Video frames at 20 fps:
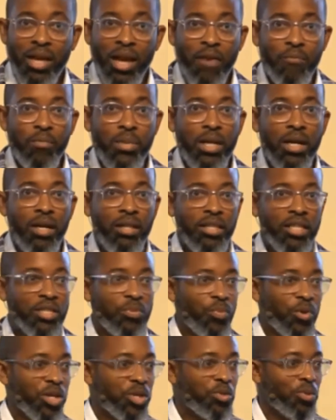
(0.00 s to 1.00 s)
I've been on this
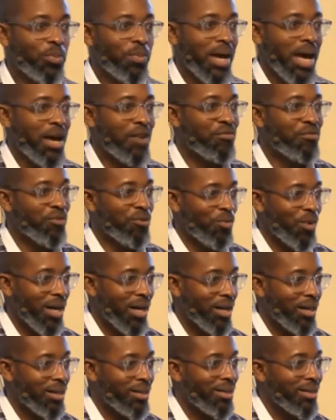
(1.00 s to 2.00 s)
spiritual path for a
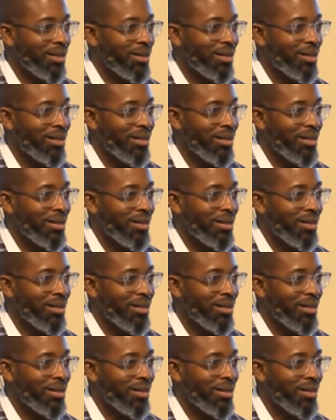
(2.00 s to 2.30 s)
while.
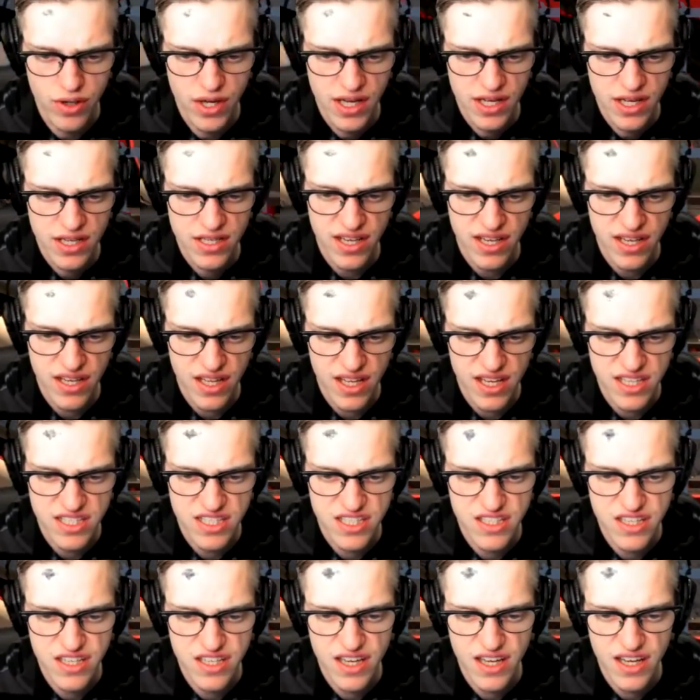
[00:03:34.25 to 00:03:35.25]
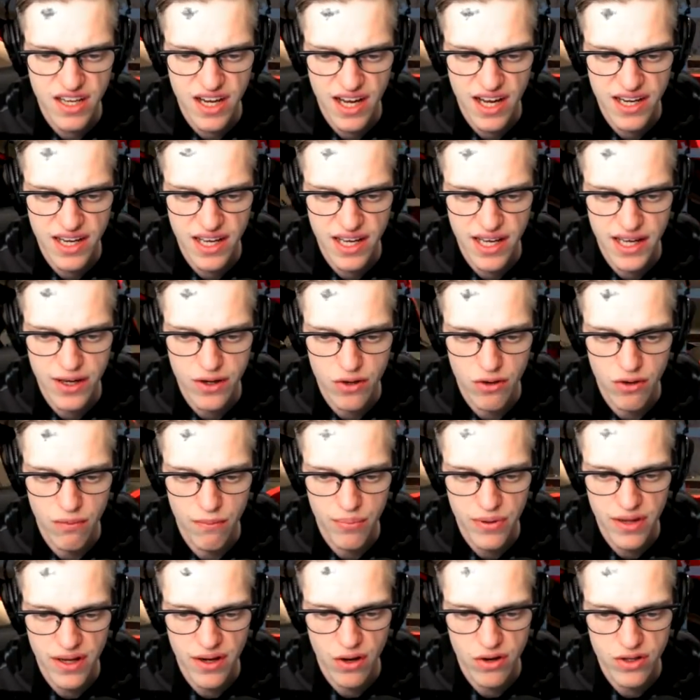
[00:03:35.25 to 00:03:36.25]
Take like a sneaky kind of angle and
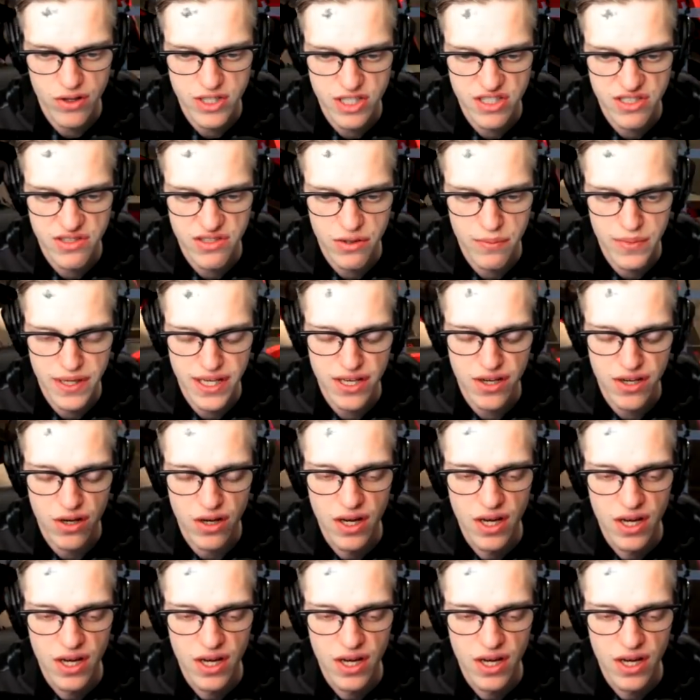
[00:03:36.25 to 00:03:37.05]
play arches from here.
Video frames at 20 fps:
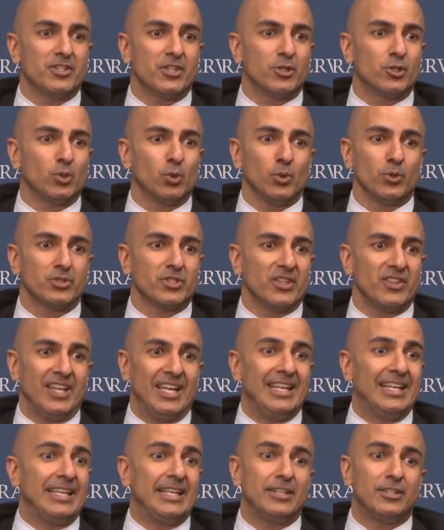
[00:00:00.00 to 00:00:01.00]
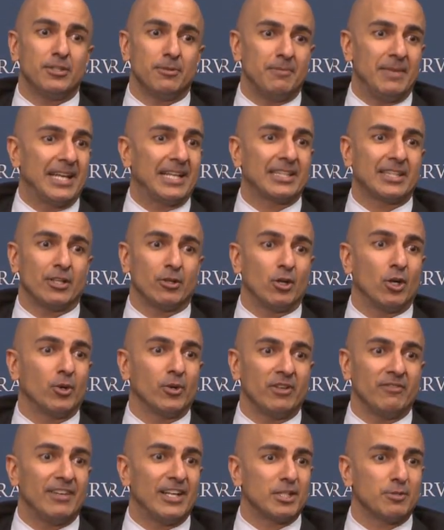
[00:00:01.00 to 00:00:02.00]
the tools that they need to make their
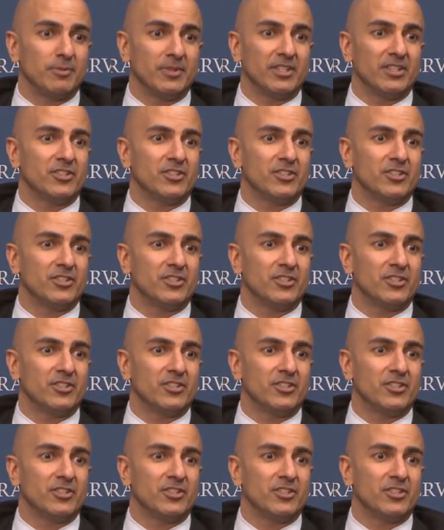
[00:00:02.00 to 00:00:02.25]
own investment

▬▬▬▬▬▬

→ **Task requirements**
What you need to retype is every line from the one that has "[00:03:35.25 to 00:03:36.25]" through the last line of the listing, both included, with the pictures left out.

→ **Answer box**
[00:03:35.25 to 00:03:36.25]
Take like a sneaky kind of angle and
[00:03:36.25 to 00:03:37.05]
play arches from here.
Video frames at 20 fps:
[00:00:00.00 to 00:00:01.00]
[00:00:01.00 to 00:00:02.00]
the tools that they need to make their
[00:00:02.00 to 00:00:02.25]
own investment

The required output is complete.